[ACTIVITY]
Return each entry exactly, so that nothing in the data differs from the original.

————

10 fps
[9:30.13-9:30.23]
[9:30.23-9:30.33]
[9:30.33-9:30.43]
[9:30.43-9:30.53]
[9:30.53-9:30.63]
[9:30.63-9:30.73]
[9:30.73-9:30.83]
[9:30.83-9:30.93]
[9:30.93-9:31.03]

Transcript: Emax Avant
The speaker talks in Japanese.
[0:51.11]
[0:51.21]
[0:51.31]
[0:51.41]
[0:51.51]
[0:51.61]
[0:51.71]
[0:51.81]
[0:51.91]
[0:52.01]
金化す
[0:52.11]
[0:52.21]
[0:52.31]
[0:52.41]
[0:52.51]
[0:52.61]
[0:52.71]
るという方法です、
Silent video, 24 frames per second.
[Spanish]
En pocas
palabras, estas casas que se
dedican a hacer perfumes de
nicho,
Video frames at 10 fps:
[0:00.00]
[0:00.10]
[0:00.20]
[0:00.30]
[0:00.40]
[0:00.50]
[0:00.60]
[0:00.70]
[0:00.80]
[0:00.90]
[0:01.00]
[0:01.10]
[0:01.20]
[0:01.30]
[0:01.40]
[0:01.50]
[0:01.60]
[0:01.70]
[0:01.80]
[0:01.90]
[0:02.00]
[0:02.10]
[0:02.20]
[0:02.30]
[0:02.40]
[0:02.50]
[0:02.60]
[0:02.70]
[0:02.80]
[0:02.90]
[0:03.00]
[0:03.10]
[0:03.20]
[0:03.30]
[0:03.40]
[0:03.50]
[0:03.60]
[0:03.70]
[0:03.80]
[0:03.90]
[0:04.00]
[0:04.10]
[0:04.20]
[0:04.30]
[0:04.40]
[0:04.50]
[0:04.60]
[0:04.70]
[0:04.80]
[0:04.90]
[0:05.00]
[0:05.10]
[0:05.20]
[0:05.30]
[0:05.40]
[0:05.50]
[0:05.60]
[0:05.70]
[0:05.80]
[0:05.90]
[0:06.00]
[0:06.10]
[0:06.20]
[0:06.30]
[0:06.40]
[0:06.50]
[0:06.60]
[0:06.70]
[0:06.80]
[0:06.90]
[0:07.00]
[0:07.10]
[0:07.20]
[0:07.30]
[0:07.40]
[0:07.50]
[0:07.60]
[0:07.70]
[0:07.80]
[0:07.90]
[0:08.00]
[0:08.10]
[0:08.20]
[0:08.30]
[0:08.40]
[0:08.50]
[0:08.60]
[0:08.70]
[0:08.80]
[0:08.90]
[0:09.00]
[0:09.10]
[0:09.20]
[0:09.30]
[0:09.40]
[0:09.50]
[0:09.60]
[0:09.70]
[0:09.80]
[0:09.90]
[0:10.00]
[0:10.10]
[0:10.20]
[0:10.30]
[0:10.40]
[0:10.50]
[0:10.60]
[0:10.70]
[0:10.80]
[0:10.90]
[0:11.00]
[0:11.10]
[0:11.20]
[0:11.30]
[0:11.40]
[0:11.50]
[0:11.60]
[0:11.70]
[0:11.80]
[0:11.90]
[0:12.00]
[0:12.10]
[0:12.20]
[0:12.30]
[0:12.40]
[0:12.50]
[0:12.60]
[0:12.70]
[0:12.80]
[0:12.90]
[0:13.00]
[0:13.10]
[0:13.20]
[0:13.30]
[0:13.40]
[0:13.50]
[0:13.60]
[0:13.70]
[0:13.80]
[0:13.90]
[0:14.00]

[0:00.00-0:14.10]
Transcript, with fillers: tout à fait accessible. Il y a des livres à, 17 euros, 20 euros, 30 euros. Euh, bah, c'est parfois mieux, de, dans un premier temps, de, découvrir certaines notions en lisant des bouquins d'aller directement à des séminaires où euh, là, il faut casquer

————

[YOUR RESPONSE]
10 fps
[9:30.13-9:30.23]
[9:30.23-9:30.33]
[9:30.33-9:30.43]
[9:30.43-9:30.53]
[9:30.53-9:30.63]
[9:30.63-9:30.73]
[9:30.73-9:30.83]
[9:30.83-9:30.93]
[9:30.93-9:31.03]

Transcript: Emax Avant
The speaker talks in Japanese.
[0:51.11]
[0:51.21]
[0:51.31]
[0:51.41]
[0:51.51]
[0:51.61]
[0:51.71]
[0:51.81]
[0:51.91]
[0:52.01]
金化す
[0:52.11]
[0:52.21]
[0:52.31]
[0:52.41]
[0:52.51]
[0:52.61]
[0:52.71]
るという方法です、
Silent video, 24 frames per second.
[Spanish]
En pocas
palabras, estas casas que se
dedican a hacer perfumes de
nicho,
Video frames at 10 fps:
[0:00.00]
[0:00.10]
[0:00.20]
[0:00.30]
[0:00.40]
[0:00.50]
[0:00.60]
[0:00.70]
[0:00.80]
[0:00.90]
[0:01.00]
[0:01.10]
[0:01.20]
[0:01.30]
[0:01.40]
[0:01.50]
[0:01.60]
[0:01.70]
[0:01.80]
[0:01.90]
[0:02.00]
[0:02.10]
[0:02.20]
[0:02.30]
[0:02.40]
[0:02.50]
[0:02.60]
[0:02.70]
[0:02.80]
[0:02.90]
[0:03.00]
[0:03.10]
[0:03.20]
[0:03.30]
[0:03.40]
[0:03.50]
[0:03.60]
[0:03.70]
[0:03.80]
[0:03.90]
[0:04.00]
[0:04.10]
[0:04.20]
[0:04.30]
[0:04.40]
[0:04.50]
[0:04.60]
[0:04.70]
[0:04.80]
[0:04.90]
[0:05.00]
[0:05.10]
[0:05.20]
[0:05.30]
[0:05.40]
[0:05.50]
[0:05.60]
[0:05.70]
[0:05.80]
[0:05.90]
[0:06.00]
[0:06.10]
[0:06.20]
[0:06.30]
[0:06.40]
[0:06.50]
[0:06.60]
[0:06.70]
[0:06.80]
[0:06.90]
[0:07.00]
[0:07.10]
[0:07.20]
[0:07.30]
[0:07.40]
[0:07.50]
[0:07.60]
[0:07.70]
[0:07.80]
[0:07.90]
[0:08.00]
[0:08.10]
[0:08.20]
[0:08.30]
[0:08.40]
[0:08.50]
[0:08.60]
[0:08.70]
[0:08.80]
[0:08.90]
[0:09.00]
[0:09.10]
[0:09.20]
[0:09.30]
[0:09.40]
[0:09.50]
[0:09.60]
[0:09.70]
[0:09.80]
[0:09.90]
[0:10.00]
[0:10.10]
[0:10.20]
[0:10.30]
[0:10.40]
[0:10.50]
[0:10.60]
[0:10.70]
[0:10.80]
[0:10.90]
[0:11.00]
[0:11.10]
[0:11.20]
[0:11.30]
[0:11.40]
[0:11.50]
[0:11.60]
[0:11.70]
[0:11.80]
[0:11.90]
[0:12.00]
[0:12.10]
[0:12.20]
[0:12.30]
[0:12.40]
[0:12.50]
[0:12.60]
[0:12.70]
[0:12.80]
[0:12.90]
[0:13.00]
[0:13.10]
[0:13.20]
[0:13.30]
[0:13.40]
[0:13.50]
[0:13.60]
[0:13.70]
[0:13.80]
[0:13.90]
[0:14.00]

[0:00.00-0:14.10]
Transcript, with fillers: tout à fait accessible. Il y a des livres à, 17 euros, 20 euros, 30 euros. Euh, bah, c'est parfois mieux, de, dans un premier temps, de, découvrir certaines notions en lisant des bouquins d'aller directement à des séminaires où euh, là, il faut casquer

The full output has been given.